Mantis Bug Tracker

View Issue Details Jump to Notes ] Issue History ] Print ]
IDProjectCategoryView StatusDate SubmittedLast Update
0000433OCamlCamlIDLpublic2001-07-13 19:332001-07-30 16:26
Reporteradministrator 
Assigned To 
PrioritynormalSeverityminorReproducibilityalways
StatusclosedResolutionfixed 
PlatformOSOS Version
Product Version 
Target VersionFixed in Version 
Summary0000433: camlidl: problem with GC (2)
DescriptionFull_Name: Dmitry Bely
Version: camlidl current cvs
OS: Windows NT 4.0
Submission from: d207.p3.col.ru (195.210.132.207)


From my PR#431:

> Unfortunately I cannot create small test example that demonstrates the bug.
But
> I can suppose that it happens because GC moves in memory the caml object
> representing the interface, which obviously is not acceptable. Can this be
true?
> If yes, could you fix it?

Of course moving caml object in memory by GC is very correct (I was wrong), and
is traced via register_global_root(), but nonetheless the bug exists there. I've
managed to isolate it myself. comintf.c from camlidl's runtime contains he
following code:

[---cut---]
static void camlidl_finalize_interface(value intf)
{
  interface IUnknown * i = (interface IUnknown *) Field(intf, 1);
  i->lpVtbl->Release(i);
}

value camlidl_pack_interface(void * intf, camlidl_ctx ctx)
{
  value res = alloc_final(2, camlidl_finalize_interface, 0, 1);
  Field(res, 1) = (value) intf;
  if (ctx != NULL && (ctx->flags & CAMLIDL_ADDREF)) {
    struct IUnknown * i = (struct IUnknown *) intf;
    i->lpVtbl->AddRef(i);
  }
  return res;
}

...

ULONG STDMETHODCALLTYPE camlidl_Release(struct camlidl_intf * this)
{
  struct camlidl_component * comp = this->comp;
  ULONG newrefcount = InterlockedDecrement(&(comp->refcount));
  int i;

  if (newrefcount == 0) {
    for (i = 0; i < comp->numintfs; i++) {
      struct camlidl_intf * intf = &(comp->intf[i]);
      remove_global_root(&(intf->caml_object));
      if (intf->typeinfo != NULL) {
        struct IUnknown * i = (struct IUnknown *) intf->typeinfo;
        i->lpVtbl->Release(i);
      }
    }
    stat_free(comp);
    InterlockedDecrement(&camlidl_num_components);
  }
  return newrefcount;
}
[---cut---]

The problem is that camlidl_finalize_interface() may be invoked when GC moves
object in memory, calling i->lpVtbl->Release(i) (in fact camlidl_Release()) and
decrementing reference counter. It becomes equal to zero and the memory,
occupied by the interface, is incorrectly reclaimed via stat_free(comp). That's
the bug.

I temporarily removed i->lpVtbl->Release(i) from camlidl_finalize_interface()
and the crash disappeared (memory leak is better than the crash :-)). Now I am
waiting for the correct fix from you :-) (BTW, why *both*
camlidl_pack_interface() and camlidl_unpack_interface() increment reference
counter via AddRef()? I cannot understand that ...)

TagsNo tags attached.
Attached Files

- Relationships

-  Notes
(0000053)
administrator (administrator)
2001-07-15 19:41

> Of course moving caml object in memory by GC is very correct (I was
> wrong), and is traced via register_global_root(), but nonetheless
> the bug exists there. I've managed to isolate it myself. comintf.c
> from camlidl's runtime contains he following code:
> The problem is that camlidl_finalize_interface() may be invoked when
> GC moves object in memory, calling i->lpVtbl->Release(i) (in fact
> camlidl_Release()) and decrementing reference counter. It becomes
> equal to zero and the memory, occupied by the interface, is
> incorrectly reclaimed via stat_free(comp). That's the bug.
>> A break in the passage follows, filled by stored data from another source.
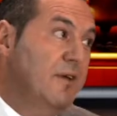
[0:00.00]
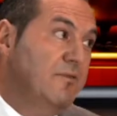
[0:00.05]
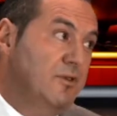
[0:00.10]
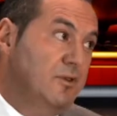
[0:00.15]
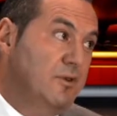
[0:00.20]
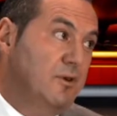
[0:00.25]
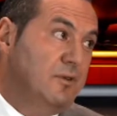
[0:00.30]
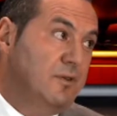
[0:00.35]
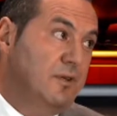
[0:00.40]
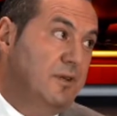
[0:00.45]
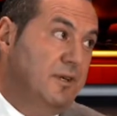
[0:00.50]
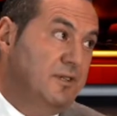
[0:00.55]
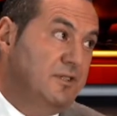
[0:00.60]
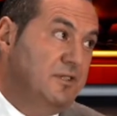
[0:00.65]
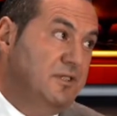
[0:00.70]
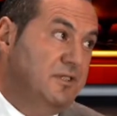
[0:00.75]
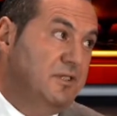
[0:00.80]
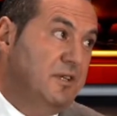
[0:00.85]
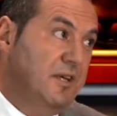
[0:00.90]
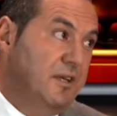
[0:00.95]
to have a doctor to
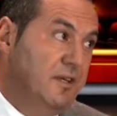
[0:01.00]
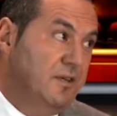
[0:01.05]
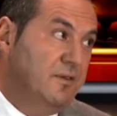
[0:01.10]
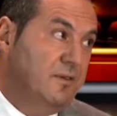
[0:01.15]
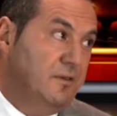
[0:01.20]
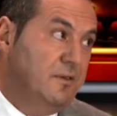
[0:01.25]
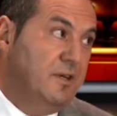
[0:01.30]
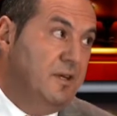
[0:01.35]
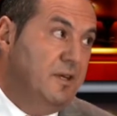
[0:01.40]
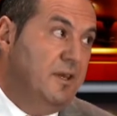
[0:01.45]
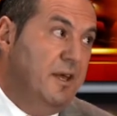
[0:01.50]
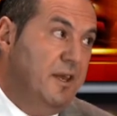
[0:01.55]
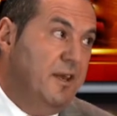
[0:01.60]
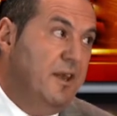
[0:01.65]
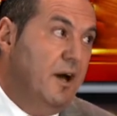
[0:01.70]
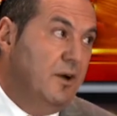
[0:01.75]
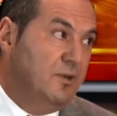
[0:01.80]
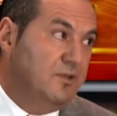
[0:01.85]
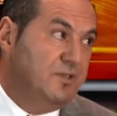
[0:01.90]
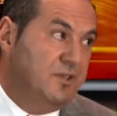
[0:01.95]
actually say that in their
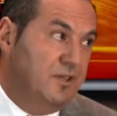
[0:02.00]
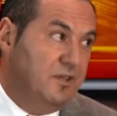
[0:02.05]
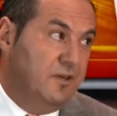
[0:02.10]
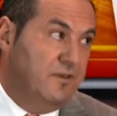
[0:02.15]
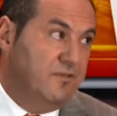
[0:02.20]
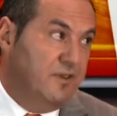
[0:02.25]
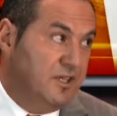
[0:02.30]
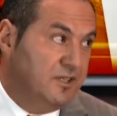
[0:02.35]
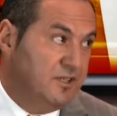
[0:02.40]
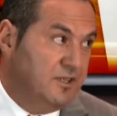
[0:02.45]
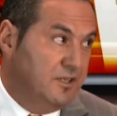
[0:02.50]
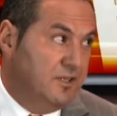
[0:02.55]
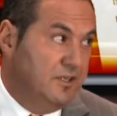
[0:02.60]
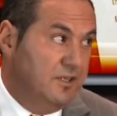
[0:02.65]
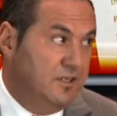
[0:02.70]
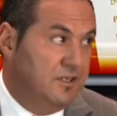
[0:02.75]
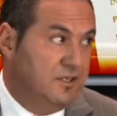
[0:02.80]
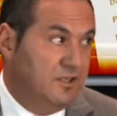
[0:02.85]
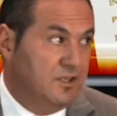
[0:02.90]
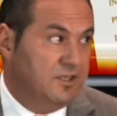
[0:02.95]
notes that you've
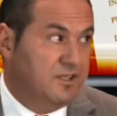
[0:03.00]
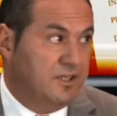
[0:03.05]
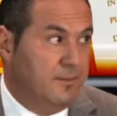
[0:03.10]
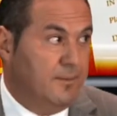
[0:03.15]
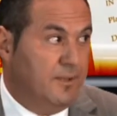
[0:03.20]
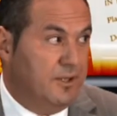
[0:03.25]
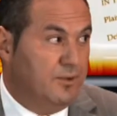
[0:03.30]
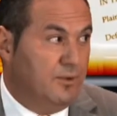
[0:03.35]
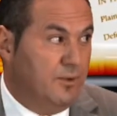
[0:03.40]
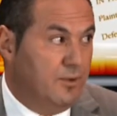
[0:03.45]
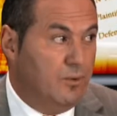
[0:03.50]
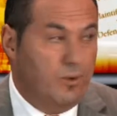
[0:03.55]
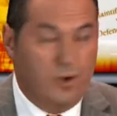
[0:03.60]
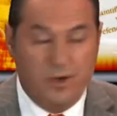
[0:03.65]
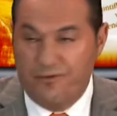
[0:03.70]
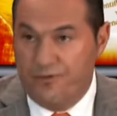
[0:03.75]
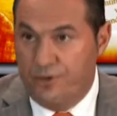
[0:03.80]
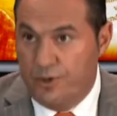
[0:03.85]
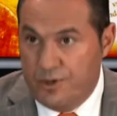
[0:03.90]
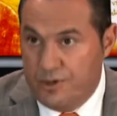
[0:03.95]
actually got someone doing the
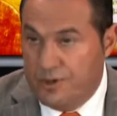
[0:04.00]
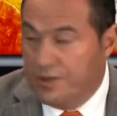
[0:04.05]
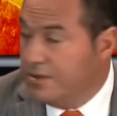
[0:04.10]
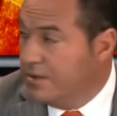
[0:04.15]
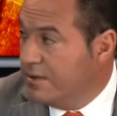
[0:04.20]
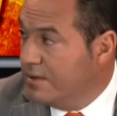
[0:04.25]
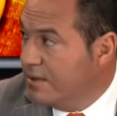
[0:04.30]
work for you.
I don't think it's a bug. The GC calls camlidl_finalize_interface()
when the corresponding Caml object becomes unreferenced from Caml.
Then, it decreases the refcount to signal that Caml no longer holds a
reference to the COM object. If the refcount becomes zero, this means
that nobody (including your C++ code) is still holding a reference to
the object. Hence, deallocating it is correct. Isn't it?

In other terms, if your C++ code still accesses the COM object after
its refcount is 0, then probably your code forgot to increment the
refcount as per the COM spec.

> (BTW, why *both*
> camlidl_pack_interface() and camlidl_unpack_interface() increment reference
> counter via AddRef()? I cannot understand that ...)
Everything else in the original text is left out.